For this exercise, print the listing below exactly, without its pictures.

<<<<

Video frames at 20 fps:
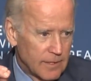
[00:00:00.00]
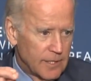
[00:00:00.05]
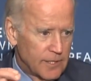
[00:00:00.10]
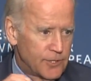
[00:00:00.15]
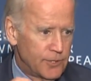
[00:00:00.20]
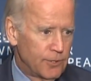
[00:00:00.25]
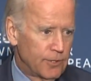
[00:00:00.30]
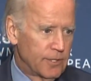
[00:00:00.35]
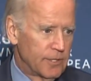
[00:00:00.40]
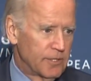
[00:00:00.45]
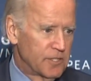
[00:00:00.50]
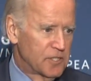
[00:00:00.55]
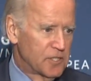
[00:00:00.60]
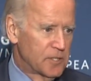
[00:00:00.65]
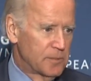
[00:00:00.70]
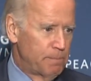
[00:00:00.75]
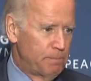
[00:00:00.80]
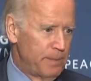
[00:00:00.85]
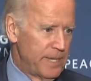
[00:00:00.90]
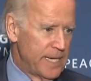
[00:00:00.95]
unless you can
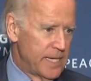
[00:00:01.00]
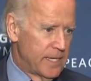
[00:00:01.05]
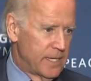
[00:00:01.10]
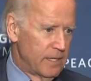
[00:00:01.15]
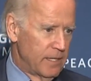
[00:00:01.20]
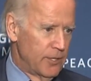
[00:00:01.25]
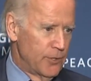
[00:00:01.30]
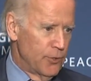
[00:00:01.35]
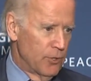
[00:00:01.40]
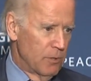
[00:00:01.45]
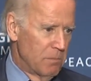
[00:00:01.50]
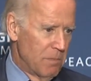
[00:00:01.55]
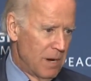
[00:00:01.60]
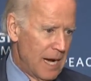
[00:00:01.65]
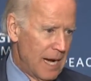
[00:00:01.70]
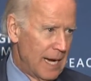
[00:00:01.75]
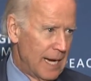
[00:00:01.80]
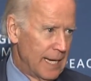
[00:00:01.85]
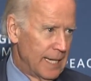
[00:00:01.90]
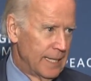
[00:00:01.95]
speak your
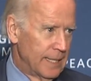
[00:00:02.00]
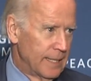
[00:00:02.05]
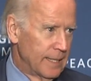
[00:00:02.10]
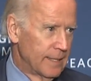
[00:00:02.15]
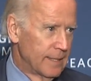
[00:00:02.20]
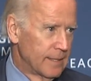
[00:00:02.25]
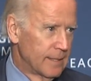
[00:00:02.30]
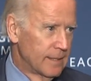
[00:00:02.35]
mind.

>>>>

PROBLEM SOLUTION:
Video frames at 20 fps:
[00:00:00.00]
[00:00:00.05]
[00:00:00.10]
[00:00:00.15]
[00:00:00.20]
[00:00:00.25]
[00:00:00.30]
[00:00:00.35]
[00:00:00.40]
[00:00:00.45]
[00:00:00.50]
[00:00:00.55]
[00:00:00.60]
[00:00:00.65]
[00:00:00.70]
[00:00:00.75]
[00:00:00.80]
[00:00:00.85]
[00:00:00.90]
[00:00:00.95]
unless you can
[00:00:01.00]
[00:00:01.05]
[00:00:01.10]
[00:00:01.15]
[00:00:01.20]
[00:00:01.25]
[00:00:01.30]
[00:00:01.35]
[00:00:01.40]
[00:00:01.45]
[00:00:01.50]
[00:00:01.55]
[00:00:01.60]
[00:00:01.65]
[00:00:01.70]
[00:00:01.75]
[00:00:01.80]
[00:00:01.85]
[00:00:01.90]
[00:00:01.95]
speak your
[00:00:02.00]
[00:00:02.05]
[00:00:02.10]
[00:00:02.15]
[00:00:02.20]
[00:00:02.25]
[00:00:02.30]
[00:00:02.35]
mind.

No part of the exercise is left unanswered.